Monday, February 13, 2017

Want to Sell More Jewish Books? Give them Away for Free.

As the Mishnah Yomit cycle nears the conclusion of Seder Zeraim, I found myself looking for a resource that could help visually represent some of the more confusing aspects of Masechet Shabbat for my MishnahYomit video series on YouTube. (This is a great opportunity to join the program! Shabbat begins next Monday, February 22nd!) By the way, the website, Mishnah.co, will finally be up very soon! Last Friday I was in Yerushalayim for a Shiva visit, and took the opportunity to browse a Sefarim store to see what I could find. I found a wonderful series that I had known about called "Mishnah Behirah".

In Israel, people consider this a "youth" Mishnah series. I think that's far from the truth. Yes, there are pictures, but often pictures represent the very best way to visualize a complex idea. In addition, the series includes wonderful charts that display the information in the Mishnah in an organized fashion. I'm really into charts - and will often take a Mishnah and make it into a chart just to understand it better. So I bought the Mishnah, hoping to share some of the visuals on the Mishnah videos.
In the past, I would have just taken pictures and shared them without asking. I have recently become more careful about using other peoples' information without permission, so I called the Chorev publishing house in Jerusalem to ask permission to use their pictures. (Naively, I was hoping that they'd share the pictures with me, so that I wouldn't have to take pictures of the page...) The answer was immediate: No. We don't give permission to anyone to use our images. We've invested a great deal of time, effort and energy in compiling and producing this series, and we don't share it with anyone ever. After futilely trying to argue my case for about ten seconds, I gave up. My videos will have to include my own pictures, or whatever I can find on the web. I won't be using their pictures without their permission.

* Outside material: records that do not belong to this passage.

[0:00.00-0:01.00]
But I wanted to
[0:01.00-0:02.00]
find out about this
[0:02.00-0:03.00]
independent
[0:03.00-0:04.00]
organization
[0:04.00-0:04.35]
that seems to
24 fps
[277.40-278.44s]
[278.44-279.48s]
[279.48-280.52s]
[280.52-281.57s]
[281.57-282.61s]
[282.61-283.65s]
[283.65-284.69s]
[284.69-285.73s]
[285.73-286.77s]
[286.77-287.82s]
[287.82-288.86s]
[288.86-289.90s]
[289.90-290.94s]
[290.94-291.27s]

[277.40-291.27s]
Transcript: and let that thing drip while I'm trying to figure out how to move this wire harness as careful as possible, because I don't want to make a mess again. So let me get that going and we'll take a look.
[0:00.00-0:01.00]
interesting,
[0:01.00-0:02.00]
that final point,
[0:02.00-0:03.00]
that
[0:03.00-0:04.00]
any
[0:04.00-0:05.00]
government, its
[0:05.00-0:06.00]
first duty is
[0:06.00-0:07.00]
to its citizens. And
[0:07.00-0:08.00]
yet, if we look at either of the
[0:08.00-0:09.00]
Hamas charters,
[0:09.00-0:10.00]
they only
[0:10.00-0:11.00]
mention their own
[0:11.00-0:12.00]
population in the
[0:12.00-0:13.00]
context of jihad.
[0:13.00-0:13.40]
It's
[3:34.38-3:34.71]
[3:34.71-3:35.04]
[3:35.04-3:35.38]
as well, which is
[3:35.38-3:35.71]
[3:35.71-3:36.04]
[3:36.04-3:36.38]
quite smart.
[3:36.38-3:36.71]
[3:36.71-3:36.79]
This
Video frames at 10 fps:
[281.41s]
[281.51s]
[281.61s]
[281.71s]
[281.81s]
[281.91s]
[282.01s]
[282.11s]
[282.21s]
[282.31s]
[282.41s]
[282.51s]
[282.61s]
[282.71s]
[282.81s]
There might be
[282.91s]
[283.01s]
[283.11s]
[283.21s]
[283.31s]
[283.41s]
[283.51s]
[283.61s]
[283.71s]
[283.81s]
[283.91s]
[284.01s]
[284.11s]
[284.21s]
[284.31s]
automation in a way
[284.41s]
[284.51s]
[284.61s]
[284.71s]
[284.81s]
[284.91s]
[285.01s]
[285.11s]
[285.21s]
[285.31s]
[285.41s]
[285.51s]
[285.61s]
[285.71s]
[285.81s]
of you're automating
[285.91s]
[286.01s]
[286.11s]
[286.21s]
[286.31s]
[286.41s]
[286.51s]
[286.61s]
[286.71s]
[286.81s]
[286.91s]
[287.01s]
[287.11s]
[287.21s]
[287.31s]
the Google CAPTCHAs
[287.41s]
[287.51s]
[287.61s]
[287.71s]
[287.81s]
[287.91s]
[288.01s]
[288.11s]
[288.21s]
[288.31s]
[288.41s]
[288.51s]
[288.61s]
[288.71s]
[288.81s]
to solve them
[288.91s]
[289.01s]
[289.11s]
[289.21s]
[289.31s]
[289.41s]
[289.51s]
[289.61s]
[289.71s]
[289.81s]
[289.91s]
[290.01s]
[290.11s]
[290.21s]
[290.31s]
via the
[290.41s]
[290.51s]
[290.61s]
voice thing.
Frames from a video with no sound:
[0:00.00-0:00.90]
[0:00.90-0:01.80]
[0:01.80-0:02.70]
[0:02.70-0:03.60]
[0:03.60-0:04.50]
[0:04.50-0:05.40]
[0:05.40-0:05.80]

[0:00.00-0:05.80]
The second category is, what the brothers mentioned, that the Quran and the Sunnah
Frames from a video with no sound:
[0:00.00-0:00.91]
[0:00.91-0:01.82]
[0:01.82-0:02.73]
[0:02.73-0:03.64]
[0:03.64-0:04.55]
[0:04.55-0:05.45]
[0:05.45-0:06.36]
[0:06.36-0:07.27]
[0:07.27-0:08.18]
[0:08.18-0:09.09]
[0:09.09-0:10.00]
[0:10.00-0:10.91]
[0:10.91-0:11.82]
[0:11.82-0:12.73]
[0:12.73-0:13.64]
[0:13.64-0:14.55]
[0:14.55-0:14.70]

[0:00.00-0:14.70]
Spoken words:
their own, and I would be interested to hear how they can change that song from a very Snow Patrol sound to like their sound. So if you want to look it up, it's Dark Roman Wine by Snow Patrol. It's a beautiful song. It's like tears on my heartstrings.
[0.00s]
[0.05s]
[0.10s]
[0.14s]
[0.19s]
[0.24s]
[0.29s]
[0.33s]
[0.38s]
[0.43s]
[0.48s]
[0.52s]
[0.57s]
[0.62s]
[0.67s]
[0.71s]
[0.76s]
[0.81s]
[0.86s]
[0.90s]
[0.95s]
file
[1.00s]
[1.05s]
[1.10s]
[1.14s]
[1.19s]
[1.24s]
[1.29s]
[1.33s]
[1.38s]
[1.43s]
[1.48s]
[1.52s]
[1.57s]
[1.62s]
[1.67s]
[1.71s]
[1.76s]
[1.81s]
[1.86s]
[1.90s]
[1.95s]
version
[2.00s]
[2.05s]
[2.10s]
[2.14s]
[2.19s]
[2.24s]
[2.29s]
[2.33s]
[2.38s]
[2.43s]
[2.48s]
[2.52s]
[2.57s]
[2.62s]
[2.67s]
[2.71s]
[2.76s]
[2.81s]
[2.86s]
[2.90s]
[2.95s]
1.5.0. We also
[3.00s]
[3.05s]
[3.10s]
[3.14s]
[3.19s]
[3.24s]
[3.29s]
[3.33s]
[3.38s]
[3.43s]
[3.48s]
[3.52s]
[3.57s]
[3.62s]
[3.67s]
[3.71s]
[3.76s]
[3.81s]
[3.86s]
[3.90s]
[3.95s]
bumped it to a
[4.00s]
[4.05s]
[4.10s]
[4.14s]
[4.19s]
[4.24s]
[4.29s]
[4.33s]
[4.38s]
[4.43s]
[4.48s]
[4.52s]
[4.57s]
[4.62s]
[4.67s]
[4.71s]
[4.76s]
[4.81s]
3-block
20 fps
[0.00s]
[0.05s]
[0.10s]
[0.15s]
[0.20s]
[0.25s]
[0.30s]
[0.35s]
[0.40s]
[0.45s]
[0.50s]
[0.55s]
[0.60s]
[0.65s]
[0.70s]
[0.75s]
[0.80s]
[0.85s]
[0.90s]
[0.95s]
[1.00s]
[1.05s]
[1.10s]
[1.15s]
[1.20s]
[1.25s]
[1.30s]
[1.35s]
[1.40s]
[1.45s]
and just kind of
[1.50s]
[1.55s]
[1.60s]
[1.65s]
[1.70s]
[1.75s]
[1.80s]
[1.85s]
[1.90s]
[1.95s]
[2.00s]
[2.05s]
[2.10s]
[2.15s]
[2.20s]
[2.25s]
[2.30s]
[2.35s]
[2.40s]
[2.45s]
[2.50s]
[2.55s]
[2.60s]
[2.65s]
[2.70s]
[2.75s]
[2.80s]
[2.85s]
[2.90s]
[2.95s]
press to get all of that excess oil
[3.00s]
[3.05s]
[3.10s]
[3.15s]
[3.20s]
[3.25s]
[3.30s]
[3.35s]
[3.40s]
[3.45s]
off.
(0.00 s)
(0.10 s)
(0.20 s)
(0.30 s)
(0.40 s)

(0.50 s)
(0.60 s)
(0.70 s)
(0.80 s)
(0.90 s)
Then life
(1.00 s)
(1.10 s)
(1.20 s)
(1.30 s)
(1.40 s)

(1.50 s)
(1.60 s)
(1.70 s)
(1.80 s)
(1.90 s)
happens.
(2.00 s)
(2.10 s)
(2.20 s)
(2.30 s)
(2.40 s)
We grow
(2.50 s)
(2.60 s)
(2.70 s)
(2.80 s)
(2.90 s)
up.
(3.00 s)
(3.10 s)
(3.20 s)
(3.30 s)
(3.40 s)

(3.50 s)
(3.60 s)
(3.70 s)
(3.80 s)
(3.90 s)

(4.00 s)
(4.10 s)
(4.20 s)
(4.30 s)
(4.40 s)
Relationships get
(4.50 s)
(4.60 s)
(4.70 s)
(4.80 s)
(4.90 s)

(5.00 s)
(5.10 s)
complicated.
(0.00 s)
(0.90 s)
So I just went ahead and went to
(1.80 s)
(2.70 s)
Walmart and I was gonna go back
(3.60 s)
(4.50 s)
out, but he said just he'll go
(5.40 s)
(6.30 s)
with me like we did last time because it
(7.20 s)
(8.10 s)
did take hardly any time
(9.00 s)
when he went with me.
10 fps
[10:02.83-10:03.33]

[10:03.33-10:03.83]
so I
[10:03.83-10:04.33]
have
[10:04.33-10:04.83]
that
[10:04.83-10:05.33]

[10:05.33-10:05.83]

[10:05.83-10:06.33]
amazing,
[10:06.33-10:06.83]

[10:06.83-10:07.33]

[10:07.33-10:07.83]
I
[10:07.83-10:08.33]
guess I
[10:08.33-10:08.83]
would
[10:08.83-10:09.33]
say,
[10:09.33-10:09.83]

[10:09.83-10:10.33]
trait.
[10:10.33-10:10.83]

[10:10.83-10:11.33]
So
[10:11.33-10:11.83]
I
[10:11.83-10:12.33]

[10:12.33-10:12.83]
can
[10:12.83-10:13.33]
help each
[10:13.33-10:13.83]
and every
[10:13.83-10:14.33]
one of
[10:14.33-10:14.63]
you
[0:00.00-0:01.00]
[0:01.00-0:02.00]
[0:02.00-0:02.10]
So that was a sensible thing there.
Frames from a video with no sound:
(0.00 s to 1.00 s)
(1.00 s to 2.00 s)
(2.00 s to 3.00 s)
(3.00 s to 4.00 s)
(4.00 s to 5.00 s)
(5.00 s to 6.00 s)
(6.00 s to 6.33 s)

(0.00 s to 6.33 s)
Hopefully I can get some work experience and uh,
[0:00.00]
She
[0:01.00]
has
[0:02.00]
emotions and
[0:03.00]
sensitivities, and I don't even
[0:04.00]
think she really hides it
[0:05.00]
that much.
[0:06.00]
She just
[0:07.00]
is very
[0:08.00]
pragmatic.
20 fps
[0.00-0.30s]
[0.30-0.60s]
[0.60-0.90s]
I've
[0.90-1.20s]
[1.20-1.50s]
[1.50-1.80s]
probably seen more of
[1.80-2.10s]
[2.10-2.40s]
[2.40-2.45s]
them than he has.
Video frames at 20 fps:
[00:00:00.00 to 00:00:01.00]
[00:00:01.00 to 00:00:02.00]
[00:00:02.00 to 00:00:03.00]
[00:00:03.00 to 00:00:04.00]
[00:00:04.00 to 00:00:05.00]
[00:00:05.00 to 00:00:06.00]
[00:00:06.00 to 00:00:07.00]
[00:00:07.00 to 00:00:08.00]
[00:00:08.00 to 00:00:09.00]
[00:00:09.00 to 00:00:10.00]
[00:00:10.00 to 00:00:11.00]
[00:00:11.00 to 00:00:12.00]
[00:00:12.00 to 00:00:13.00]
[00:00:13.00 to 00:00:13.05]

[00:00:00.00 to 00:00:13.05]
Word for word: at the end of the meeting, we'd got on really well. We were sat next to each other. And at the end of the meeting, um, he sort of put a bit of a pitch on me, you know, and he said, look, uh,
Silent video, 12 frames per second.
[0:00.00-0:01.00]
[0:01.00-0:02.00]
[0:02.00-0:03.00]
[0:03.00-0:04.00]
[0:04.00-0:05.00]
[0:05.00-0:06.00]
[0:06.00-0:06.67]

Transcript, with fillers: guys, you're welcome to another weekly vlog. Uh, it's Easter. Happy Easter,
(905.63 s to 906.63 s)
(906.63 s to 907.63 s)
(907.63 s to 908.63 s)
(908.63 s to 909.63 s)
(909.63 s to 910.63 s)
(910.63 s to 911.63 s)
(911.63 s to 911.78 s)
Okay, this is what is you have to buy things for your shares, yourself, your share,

From one perspective, I understand their point of view. After all, if they would let me use their material, they might as well let everyone use it. Heck, they might as well just put up a website and give away their material for free! Why would anyone then buy their books?

Yet, I believe that in today's day and age, their logic - rather than saving them money - is actually costing them money in sales, publicity and distribution. My proof? Peninei Halachah from Rav Melamed.

If you haven't heard of this series, Peninei Halachah is, by far, the most popular set on Halachah in the Religious Zionist community in Israel today. Its popularity stems first and foremost from the fact that Rav Eliezer Melamed is a great posek blessed with a gift of not only communicating the halachah, but also explaining the beauty and logic behind the halachah. Over a period of many years, Rav Melamed wrote a weekly column in the B'sheva weekly paper which ultimately grew into the Peninei Halachah series sold around the world (a few volumes are even available in English). Yet, despite the fact that the books are sold for money, the entire text is available for free over the internet, on his website as well as in a free Android app. I would argue that rather than hinder sales, his free distribution model is precisely what has made his books so popular and boosted his sales significantly - in the unique market that of Jewish religious texts.

Most people don't read through Judaic texts straight. You don't buy a five volume set of Chumashim and then read through them. You use them when needed - as references. Sure, your daughter might be studying Shemot in high school. But we buy the full set of Mikraot Gedolot, and leave them on the shelf to be used when necessary.

With the advent of the internet, I imagine that people have been buying fewer and fewer books. And newspapers are indeed dead as we used to know them. But the religious Jewish community still needs its books for two reasons: despite the ubiquitousness of the web (and the fact that I teach Mishnah via YouTube), there's still no substitute for the actual book itself. Truth be told, I really don't enjoy reading on a Kindle that much. And there's always Shabbat - when we do a good chuck of our learning. So, despite the fact that the entire Kehati is available for free download for your phone, people continue to buy Kehati Mishnayot. I'll learn on my phone if I'm stuck somewhere. But I'll always prefer studying in an actual book - whatever the size.

This was my argument to the Mishnah Behira guy: Rather than hurting your sales, if you give away your material, more people will know about the books, and more people will then buy them to study a particular masechet. Of course some people won't. But in the end, I believe that good Sefarim have a future in the small market that is the religious community, and that rather than hurting a publisher, giving away access to material can actually be an important tool that drives sales of the books themselves. Who knows? If you get popular enough, maybe a well-known foundation will give you millions of dollars to publish your series online.

If the web has taught us anything, it's that nowadays, there's more than one way to sell a Jewish book.